The Special Conditions

    Accordingly, pursuant to the authority delegated to me by the 
Administrator, the following special conditions are issued as part of 
the type certification basis for Boeing Model 737-800 airplanes 
modified by ALOFT.
    1. The applicant must ensure airplane electronic system security 
protection from access by unauthorized sources external to the 
airplane, including those possibly caused by maintenance activity.
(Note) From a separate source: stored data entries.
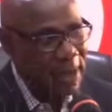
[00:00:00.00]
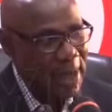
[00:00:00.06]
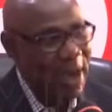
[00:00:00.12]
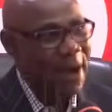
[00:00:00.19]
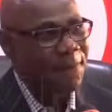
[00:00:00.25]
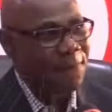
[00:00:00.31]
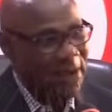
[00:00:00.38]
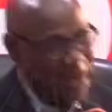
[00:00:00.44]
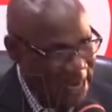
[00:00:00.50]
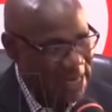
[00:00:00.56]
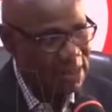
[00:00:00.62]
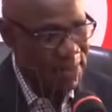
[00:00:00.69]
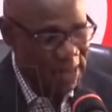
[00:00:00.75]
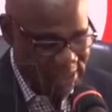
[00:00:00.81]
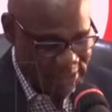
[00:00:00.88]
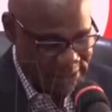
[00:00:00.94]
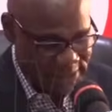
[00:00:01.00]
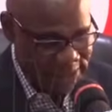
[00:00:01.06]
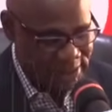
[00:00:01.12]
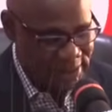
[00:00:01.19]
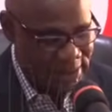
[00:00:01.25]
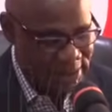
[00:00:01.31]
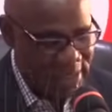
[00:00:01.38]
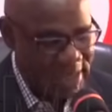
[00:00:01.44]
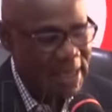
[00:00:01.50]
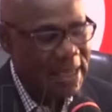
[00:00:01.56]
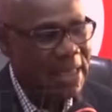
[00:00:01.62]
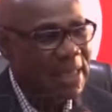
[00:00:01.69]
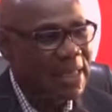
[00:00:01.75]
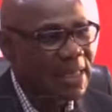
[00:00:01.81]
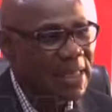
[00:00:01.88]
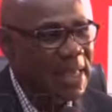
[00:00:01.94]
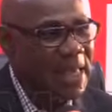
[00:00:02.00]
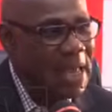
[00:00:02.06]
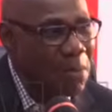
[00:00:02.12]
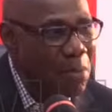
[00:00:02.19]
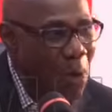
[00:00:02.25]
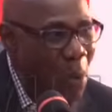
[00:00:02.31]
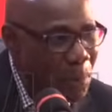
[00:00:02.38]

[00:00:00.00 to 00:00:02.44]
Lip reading: our final demand is this. The ImoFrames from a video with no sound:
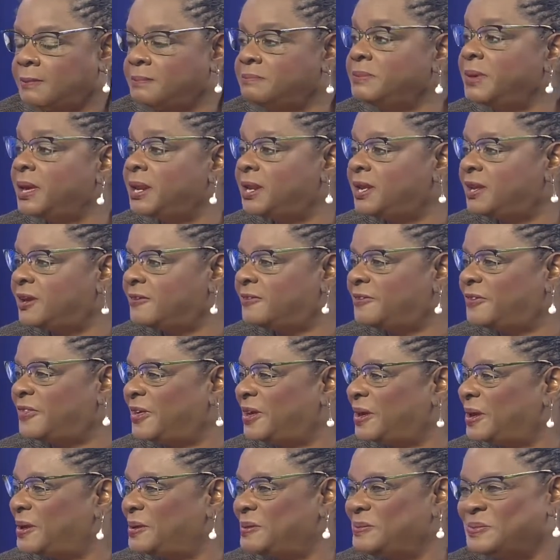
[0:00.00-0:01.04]
many of
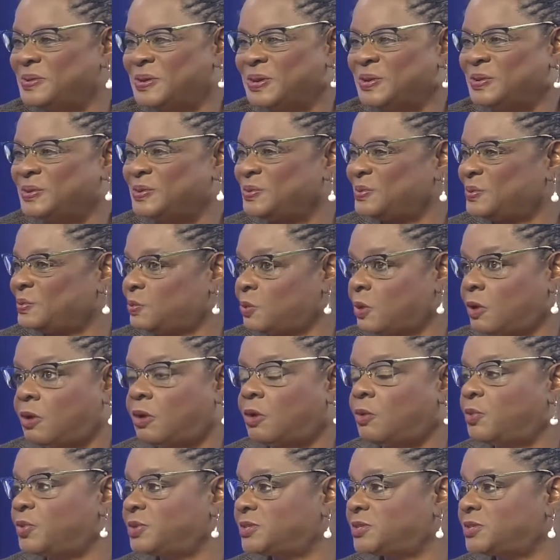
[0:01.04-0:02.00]
them in ruralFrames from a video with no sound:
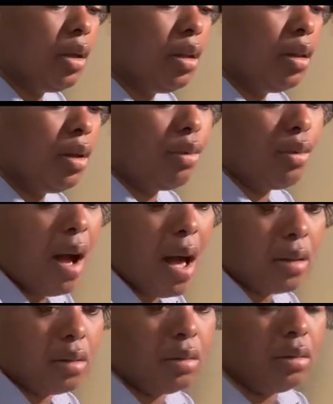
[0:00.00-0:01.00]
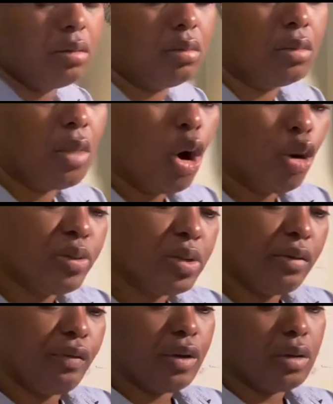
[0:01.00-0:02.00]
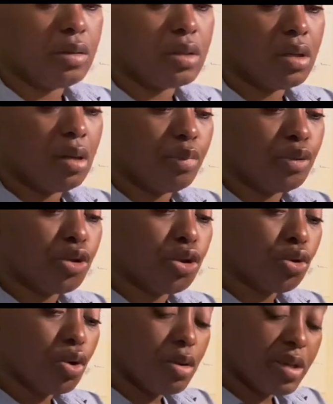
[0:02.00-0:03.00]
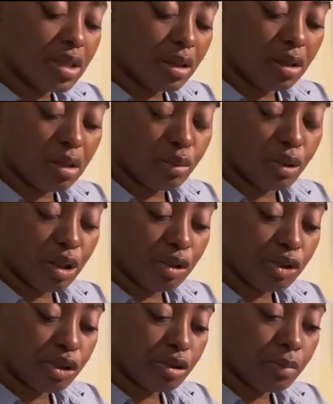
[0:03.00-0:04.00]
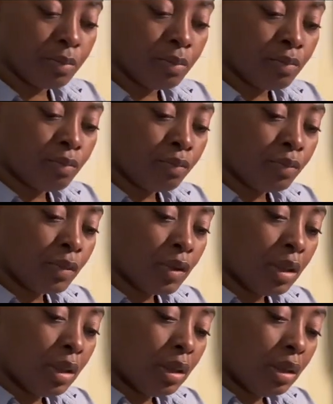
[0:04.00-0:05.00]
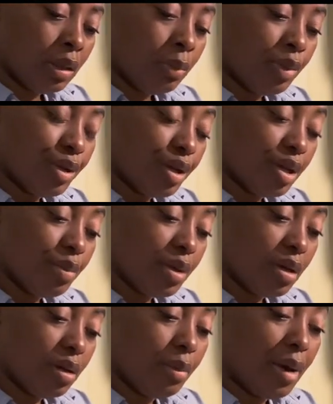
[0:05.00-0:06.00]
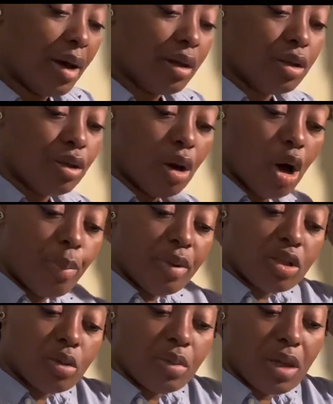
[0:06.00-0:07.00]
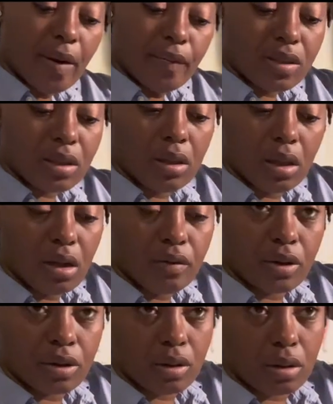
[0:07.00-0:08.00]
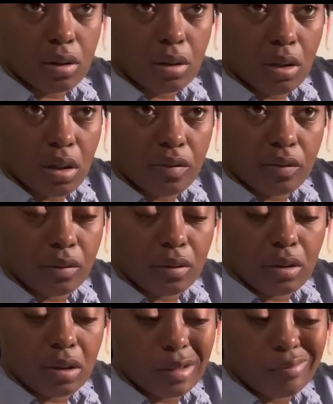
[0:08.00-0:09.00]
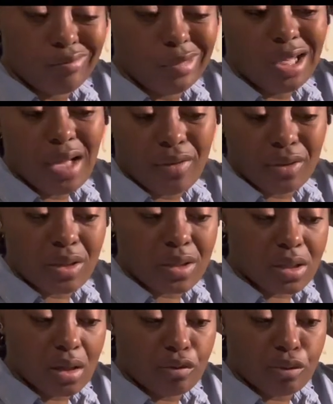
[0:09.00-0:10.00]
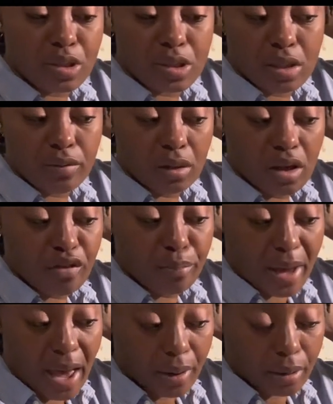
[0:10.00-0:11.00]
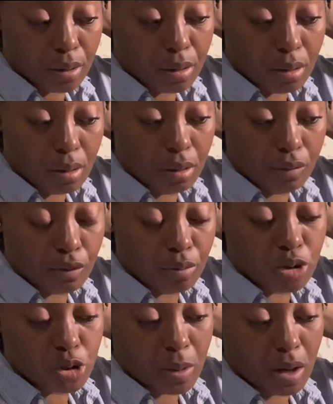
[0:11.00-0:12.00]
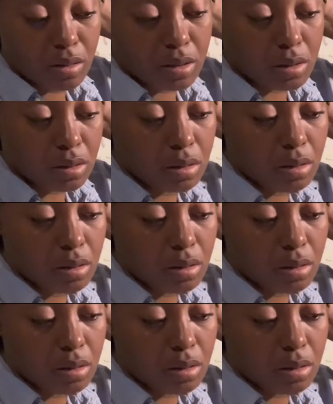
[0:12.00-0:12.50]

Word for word: They're rotten. Hopes and fears, Empress, Taurus, and Libra energy. But it could be anybody. You're hoping to be able to love on your love, love on yourself, receive love back from this person.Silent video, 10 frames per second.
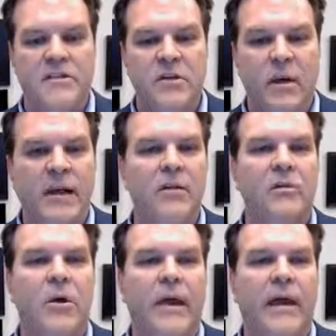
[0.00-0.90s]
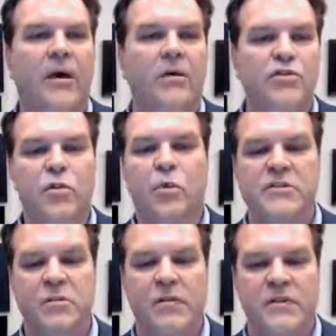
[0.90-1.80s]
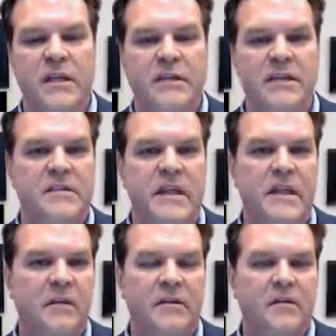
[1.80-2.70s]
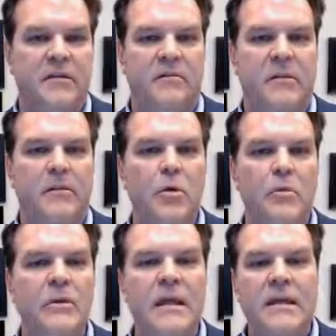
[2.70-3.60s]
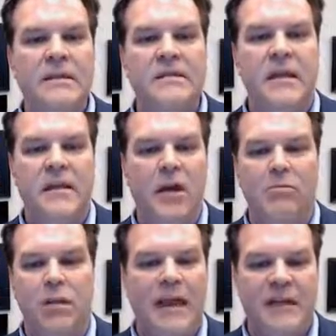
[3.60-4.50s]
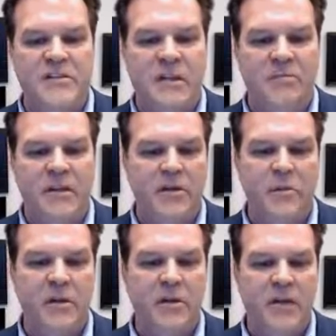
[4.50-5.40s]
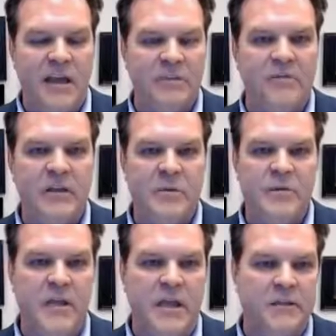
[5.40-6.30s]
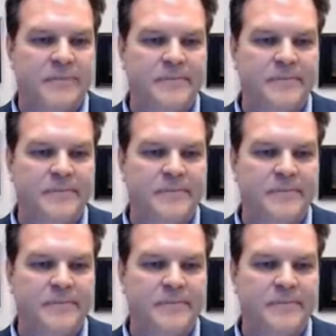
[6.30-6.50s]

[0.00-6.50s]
So I don't know how Georgia was like the lone standout black sheep where he only got 15%.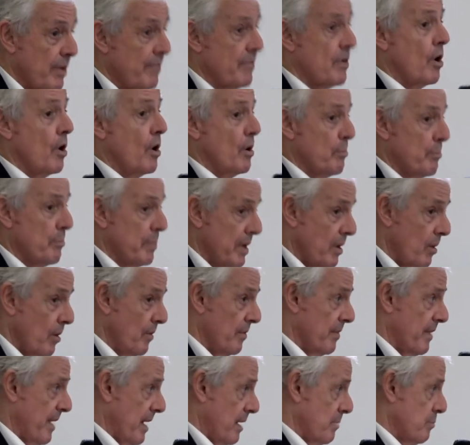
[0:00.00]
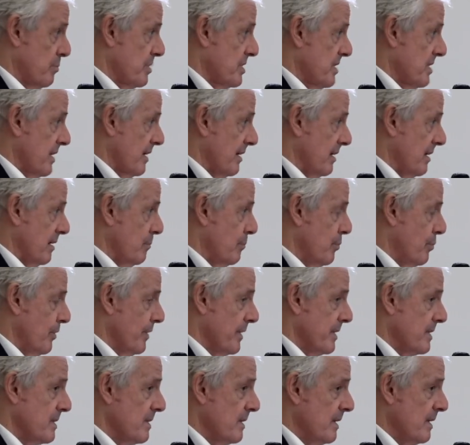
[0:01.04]
we've gone beyond that particular
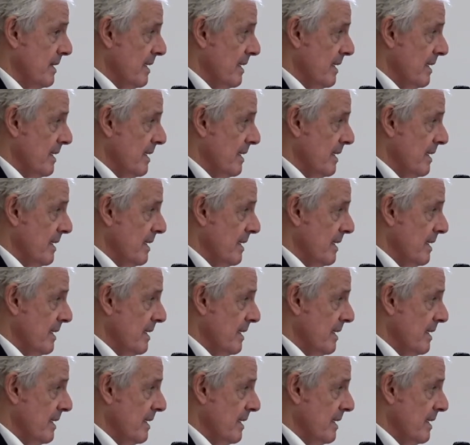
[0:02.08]
point.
    2. The applicant must ensure that electronic system security 
threats are identified and assessed, and that effective electronic 
system security protection strategies are implemented to protect the 
airplane from all adverse impacts on safety, functionality, and 
continued airworthiness.
    3. The applicant must establish appropriate procedures to allow the 
operator to ensure that continued airworthiness of the aircraft is 
maintained, including all post type-certification modifications that 
may have an impact on the approved electronic system security 
safeguards.

    Issued in Renton, Washington, on September 28, 2017.
Suzanne Masterson,
Acting Manager, Transport Standards Branch, Policy and Innovation 
Division, Aircraft Certification Service.